== Segment start ==

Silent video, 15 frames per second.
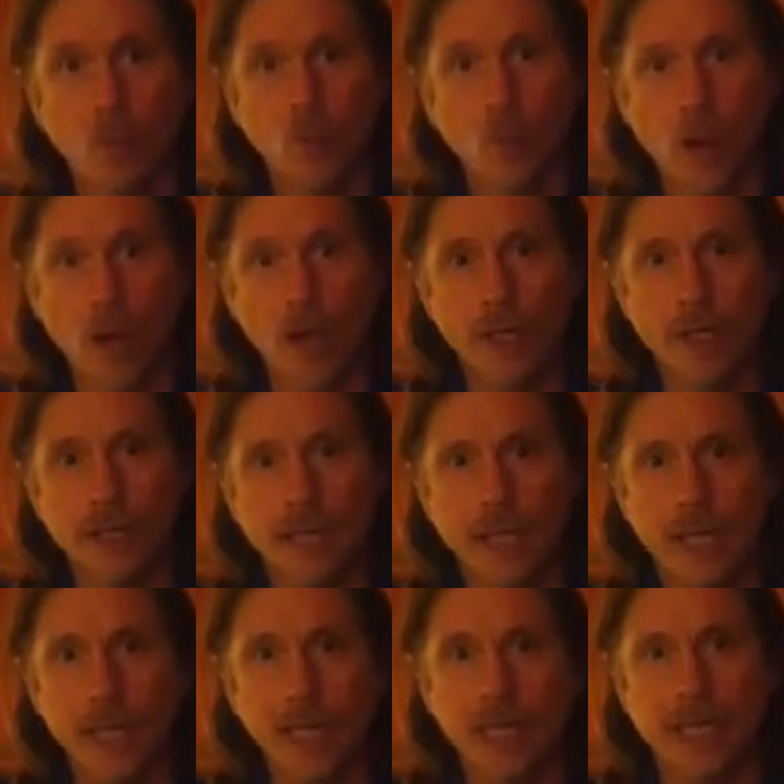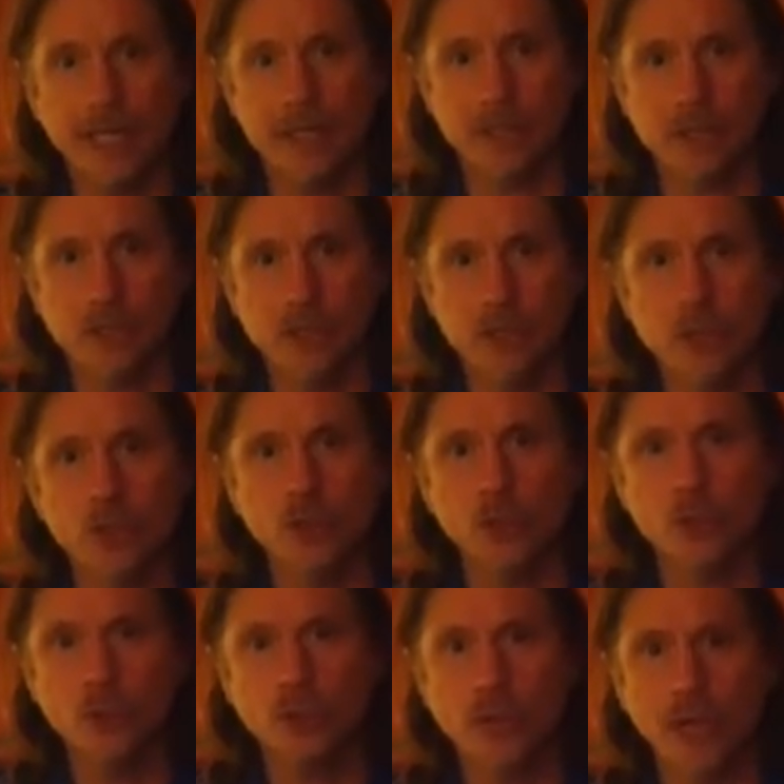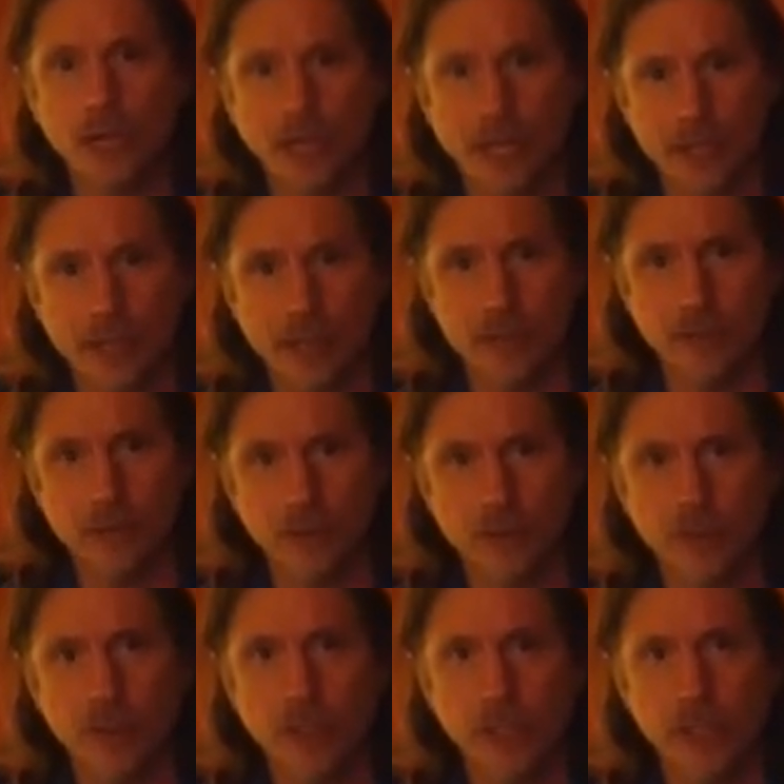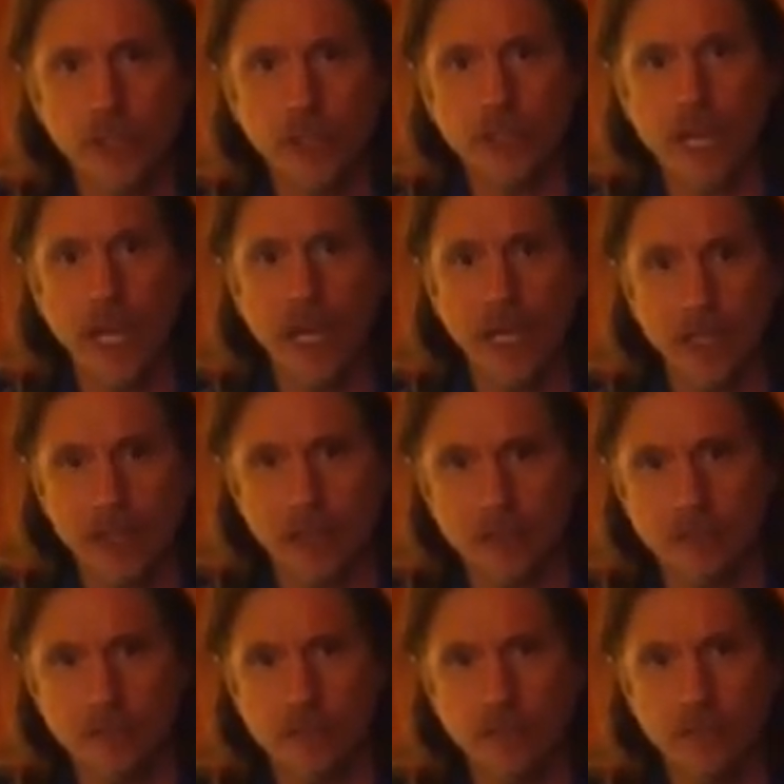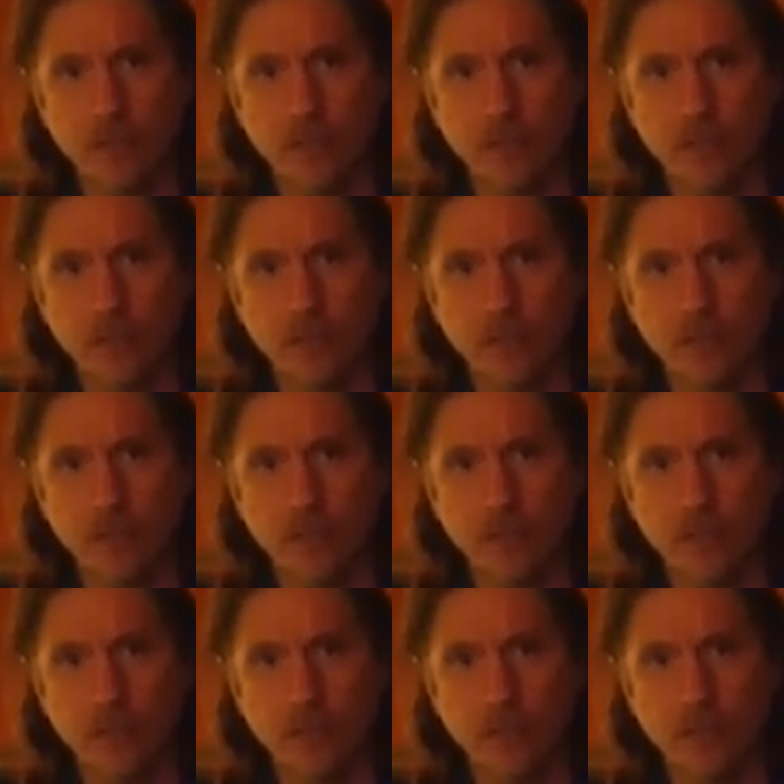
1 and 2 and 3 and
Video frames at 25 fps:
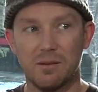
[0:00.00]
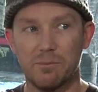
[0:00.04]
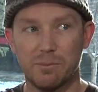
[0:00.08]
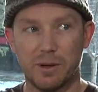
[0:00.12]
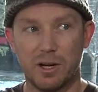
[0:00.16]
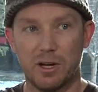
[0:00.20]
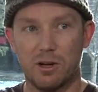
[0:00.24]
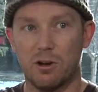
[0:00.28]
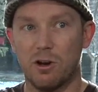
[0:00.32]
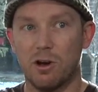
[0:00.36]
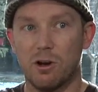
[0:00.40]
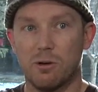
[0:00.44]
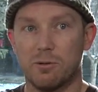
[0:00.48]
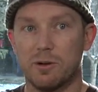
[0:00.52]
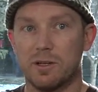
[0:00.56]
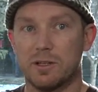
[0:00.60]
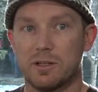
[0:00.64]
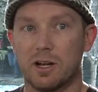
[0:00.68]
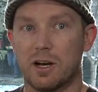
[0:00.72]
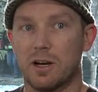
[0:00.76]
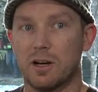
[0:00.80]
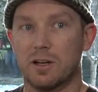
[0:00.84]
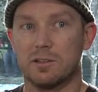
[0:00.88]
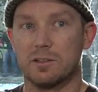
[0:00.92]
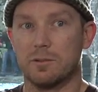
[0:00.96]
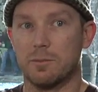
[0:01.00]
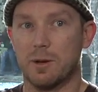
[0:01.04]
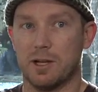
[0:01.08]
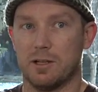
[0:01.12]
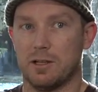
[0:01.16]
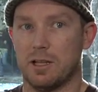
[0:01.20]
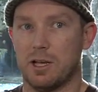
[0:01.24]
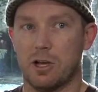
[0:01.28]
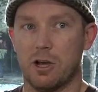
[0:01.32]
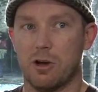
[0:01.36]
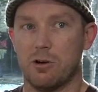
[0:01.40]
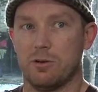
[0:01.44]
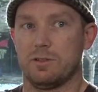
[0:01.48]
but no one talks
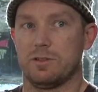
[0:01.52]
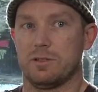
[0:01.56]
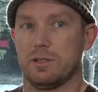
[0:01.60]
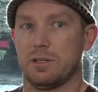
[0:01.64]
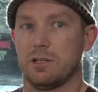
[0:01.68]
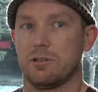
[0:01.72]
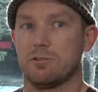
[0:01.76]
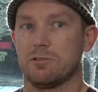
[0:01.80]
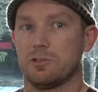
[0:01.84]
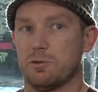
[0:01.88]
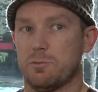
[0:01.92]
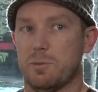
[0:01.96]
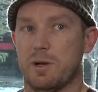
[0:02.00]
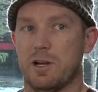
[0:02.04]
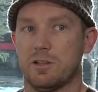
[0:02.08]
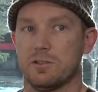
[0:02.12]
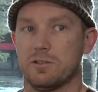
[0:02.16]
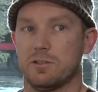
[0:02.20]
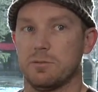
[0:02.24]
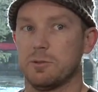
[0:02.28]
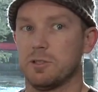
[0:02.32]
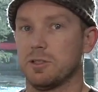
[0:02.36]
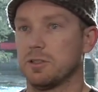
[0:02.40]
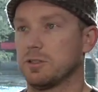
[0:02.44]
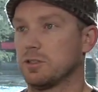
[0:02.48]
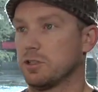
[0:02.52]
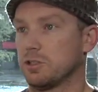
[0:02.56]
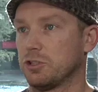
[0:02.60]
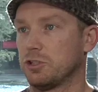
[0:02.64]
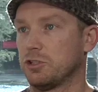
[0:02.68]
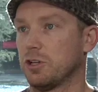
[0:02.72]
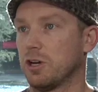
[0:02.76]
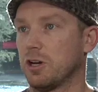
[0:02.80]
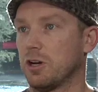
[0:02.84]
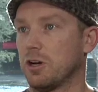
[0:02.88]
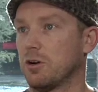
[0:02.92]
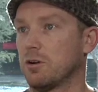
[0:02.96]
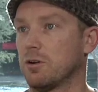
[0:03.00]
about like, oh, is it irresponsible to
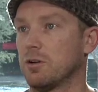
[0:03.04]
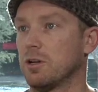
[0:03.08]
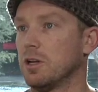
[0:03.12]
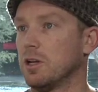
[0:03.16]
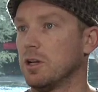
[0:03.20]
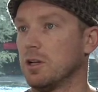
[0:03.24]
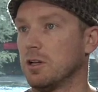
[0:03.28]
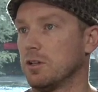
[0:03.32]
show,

== Segment end ==

- Problem to solve
Without the pictures, write out the listing exactly as it appears above.

- Task response
Silent video, 15 frames per second.
1 and 2 and 3 and
Video frames at 25 fps:
[0:00.00]
[0:00.04]
[0:00.08]
[0:00.12]
[0:00.16]
[0:00.20]
[0:00.24]
[0:00.28]
[0:00.32]
[0:00.36]
[0:00.40]
[0:00.44]
[0:00.48]
[0:00.52]
[0:00.56]
[0:00.60]
[0:00.64]
[0:00.68]
[0:00.72]
[0:00.76]
[0:00.80]
[0:00.84]
[0:00.88]
[0:00.92]
[0:00.96]
[0:01.00]
[0:01.04]
[0:01.08]
[0:01.12]
[0:01.16]
[0:01.20]
[0:01.24]
[0:01.28]
[0:01.32]
[0:01.36]
[0:01.40]
[0:01.44]
[0:01.48]
but no one talks
[0:01.52]
[0:01.56]
[0:01.60]
[0:01.64]
[0:01.68]
[0:01.72]
[0:01.76]
[0:01.80]
[0:01.84]
[0:01.88]
[0:01.92]
[0:01.96]
[0:02.00]
[0:02.04]
[0:02.08]
[0:02.12]
[0:02.16]
[0:02.20]
[0:02.24]
[0:02.28]
[0:02.32]
[0:02.36]
[0:02.40]
[0:02.44]
[0:02.48]
[0:02.52]
[0:02.56]
[0:02.60]
[0:02.64]
[0:02.68]
[0:02.72]
[0:02.76]
[0:02.80]
[0:02.84]
[0:02.88]
[0:02.92]
[0:02.96]
[0:03.00]
about like, oh, is it irresponsible to
[0:03.04]
[0:03.08]
[0:03.12]
[0:03.16]
[0:03.20]
[0:03.24]
[0:03.28]
[0:03.32]
show,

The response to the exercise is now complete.